Is it-- I really can't say because my sample is very skewed. I'm working with psychotherapy patients who always have a lot of trauma. So I really can't say. I mean, I'm very biased. Half of marriages in this country end in divorce. And presumably of the ones that don't, I'm guessing somewhere between a half and a quarter of those people are really unhappy.

Sounds so pessimistic. But if you just look at the numbers, and I'm an optimist, I already acknowledge that I don't like to think about bad stuff. So yeah, I'm guessing that a lot of people repeat these patterns. But it seemed as if maybe 20, 30 years ago, because these ideas weren't discussed really.

So many fewer people were in any kind of analysis or personal exploration work, that as a society, we defaulted to just sort of role execution. You're a father and a husband, so you do certain things. And you don't do certain things. You're a wife and a mother, so you do certain things, and you don't do certain-- and so on.

And I think nowadays, there's a lot of discussion about is there a resurgence of organized religion because we've drifted so far from these kind of core structures? I mean, love your thoughts on that. And also what you think doing this kind of internal work on oneself without requiring any input or participation from another, what the value of that is.

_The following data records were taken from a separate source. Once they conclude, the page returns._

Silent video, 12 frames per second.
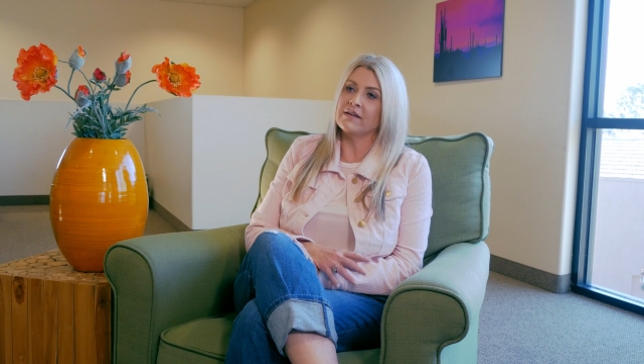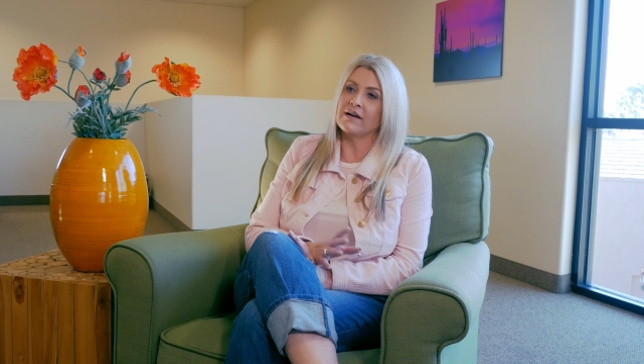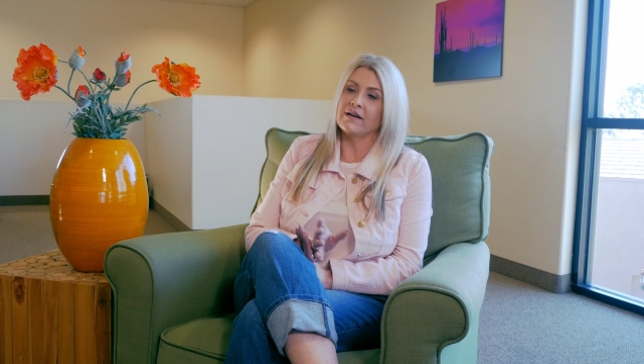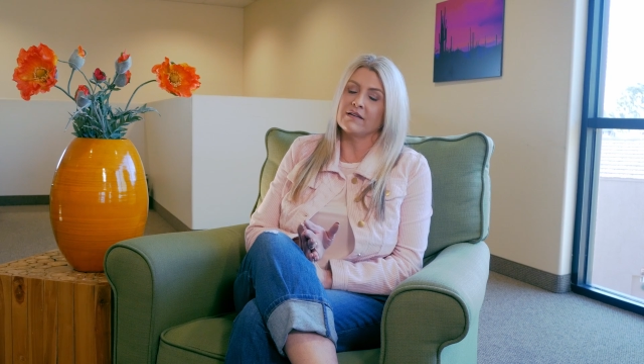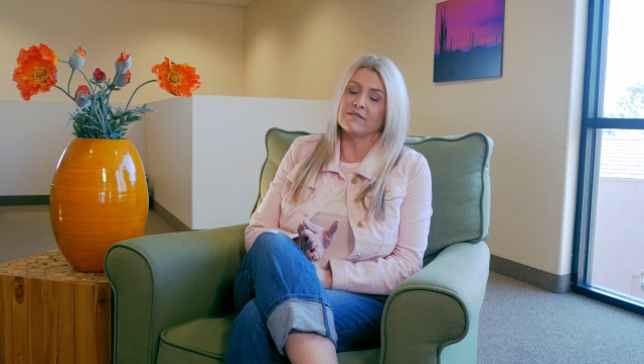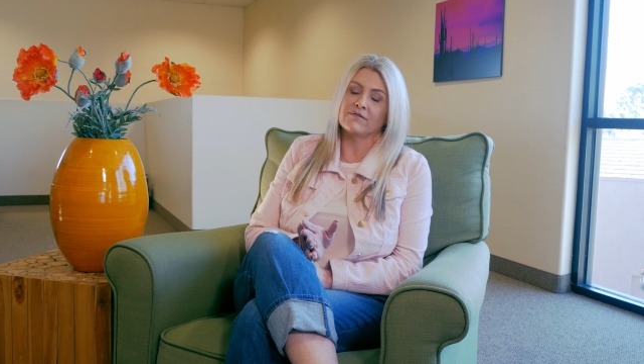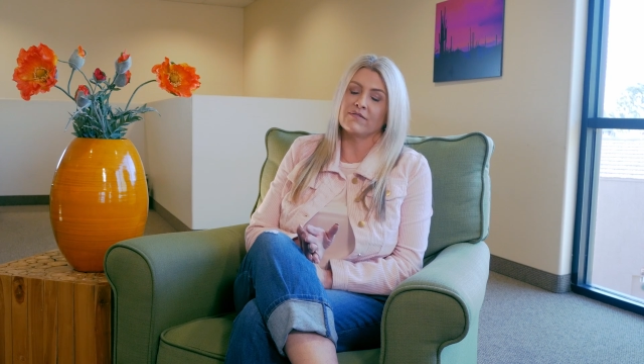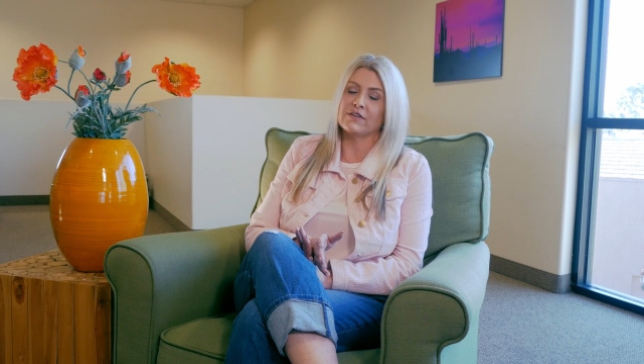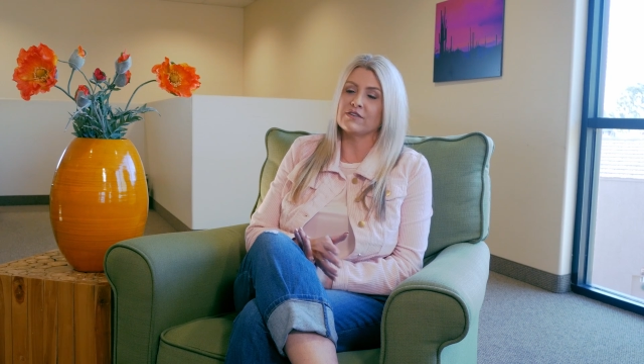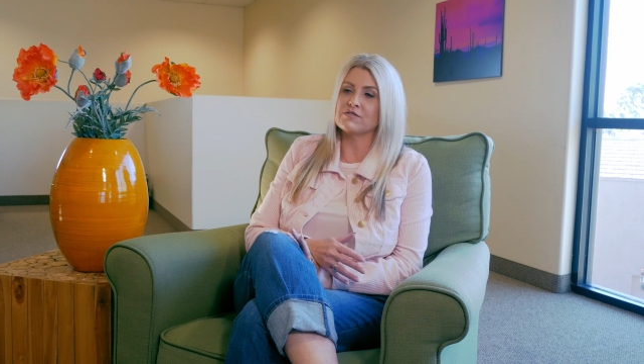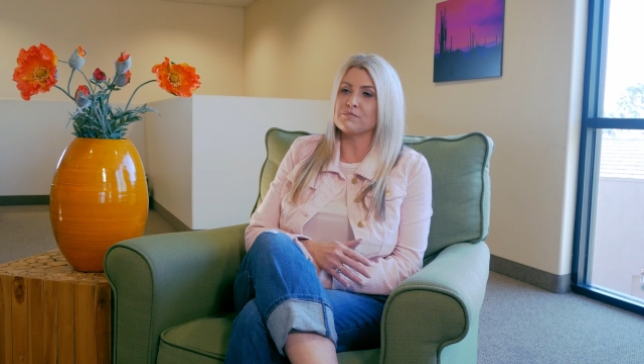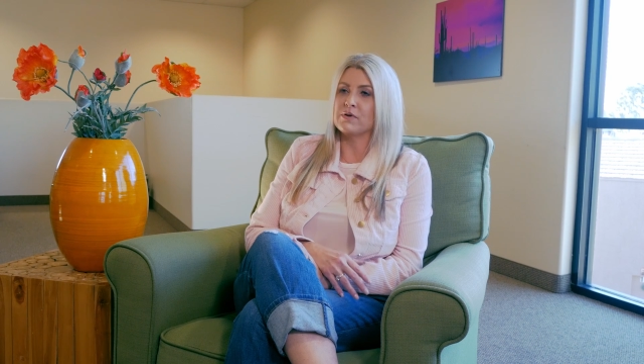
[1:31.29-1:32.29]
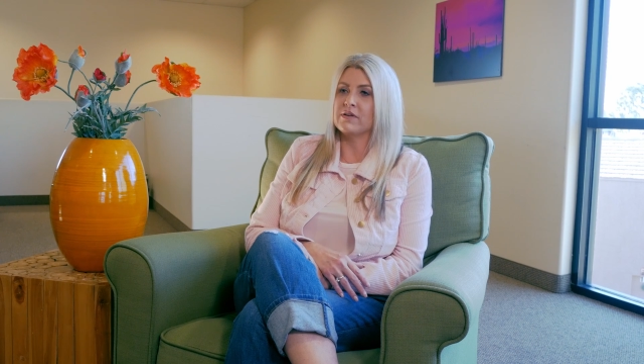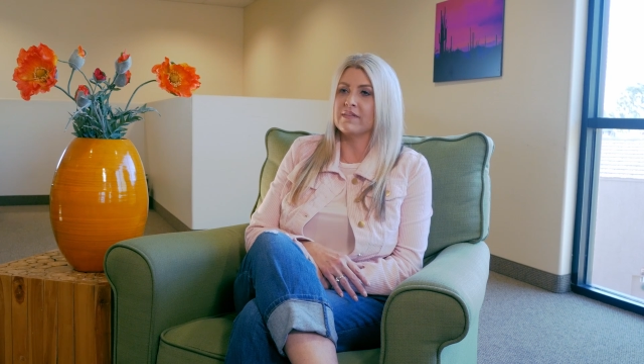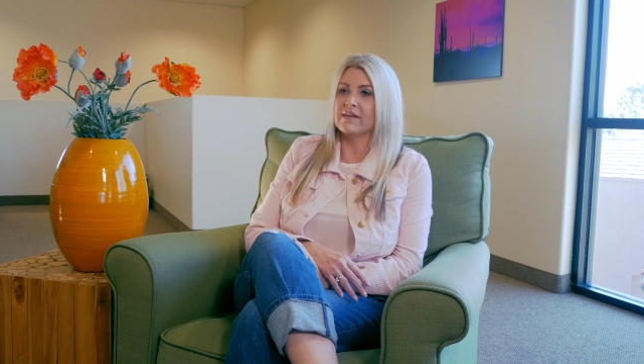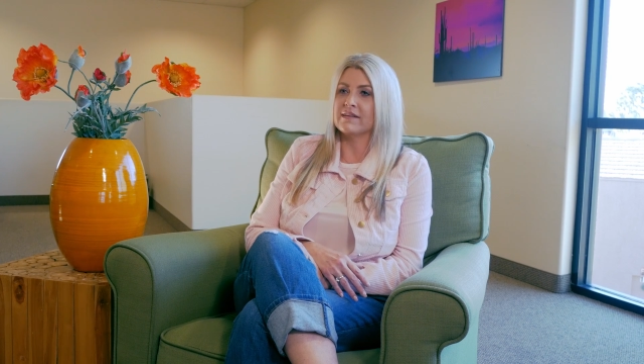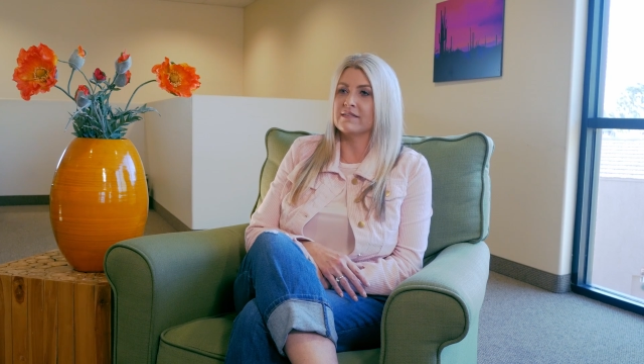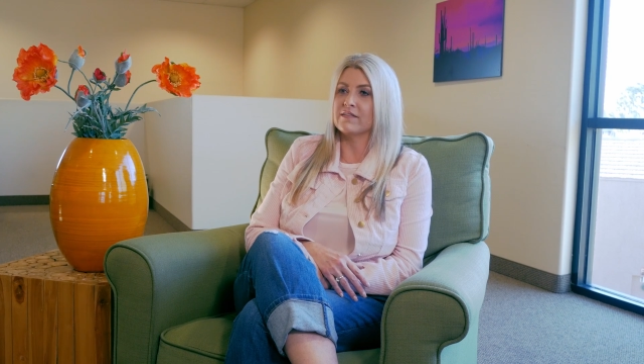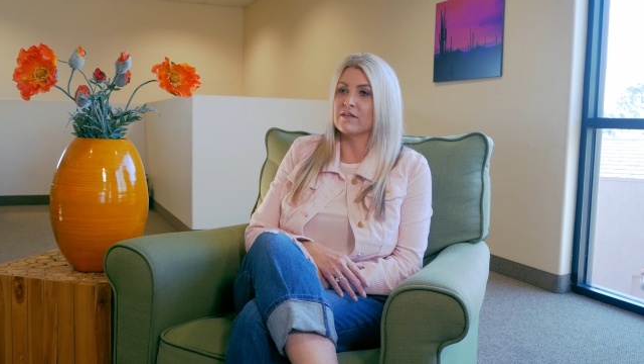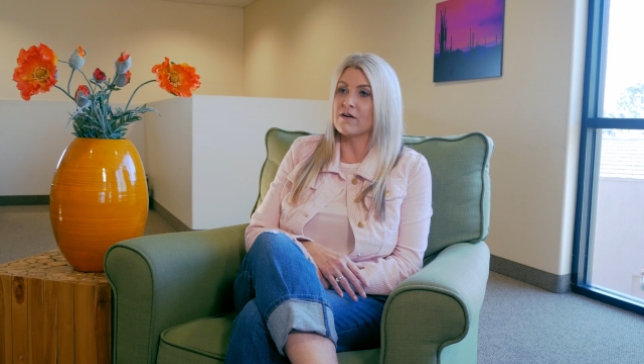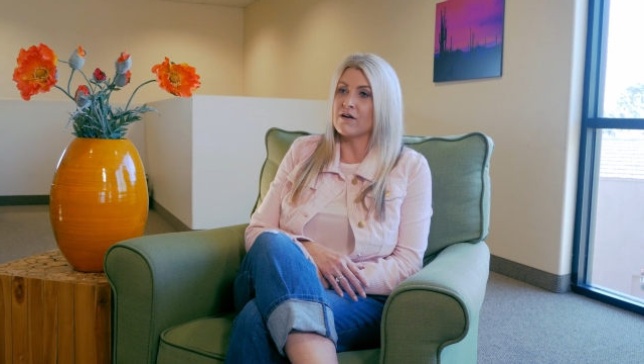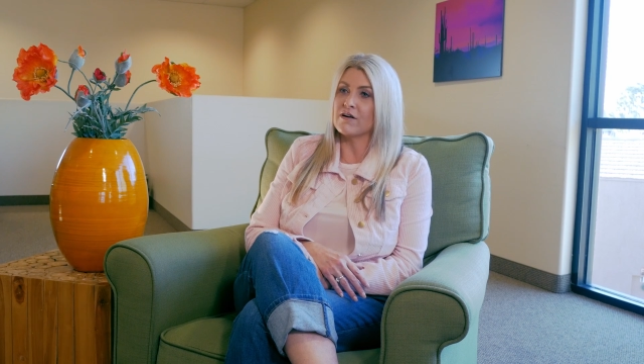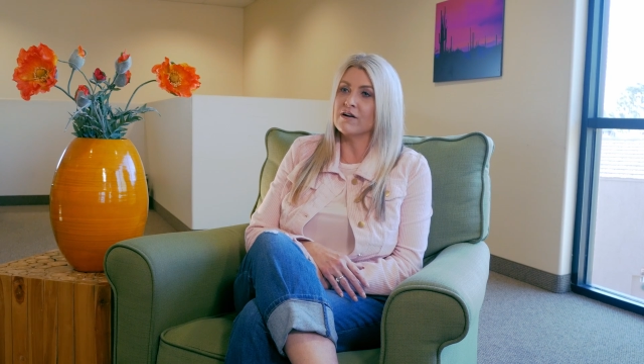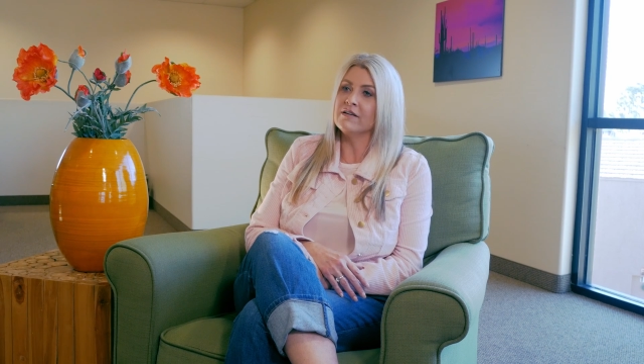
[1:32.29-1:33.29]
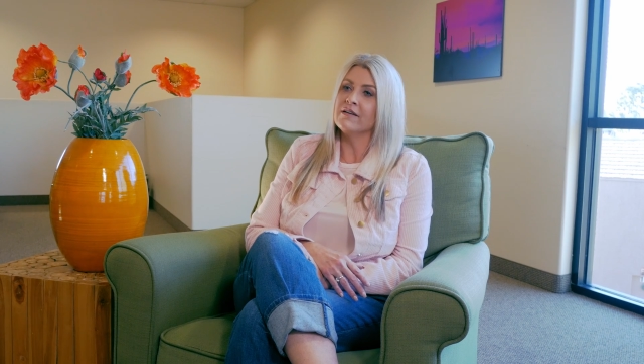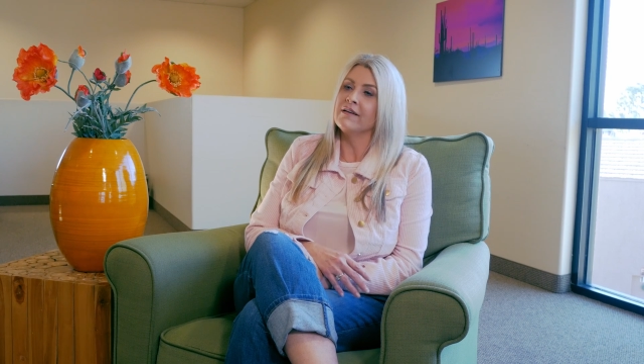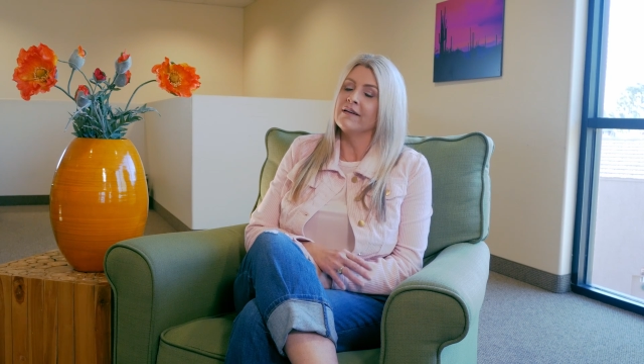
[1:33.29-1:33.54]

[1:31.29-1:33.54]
and I finished putting the kids in the car.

It sounds like there's tremendous value to just doing this work for oneself, maybe with someone trained in IFS. Yeah. I mean, like I was saying, there's a lot you can do with working with your protectors and helping them get to know self. We didn't do it, but had you asked that titanium teddy bear how old it thought you were and just really waited for the answer, most people will get a single digit.

It still thinks you're very young, and it still thinks it has to protect you the way it did when you were very young. And just even updating it creates a huge amount of relief with these protectors. So there's a lot that can be done just by working with protectors, introducing them to self, helping them see they don't have to keep doing this all the time.

Some protectors, it's very hard for them to totally drop their weapons until what they protect has been healed. So that's where the therapist comes in. There are coaches doing this work, for example. They'll work with some executive, and they'll do great, and then they'll get to an exile. And then they'll have the person see an IFS therapist for a couple of sessions to heal the exile and then come back, because coaches aren't trained as therapists.

So yeah, there's still need for therapists, but you can do a lot on your own.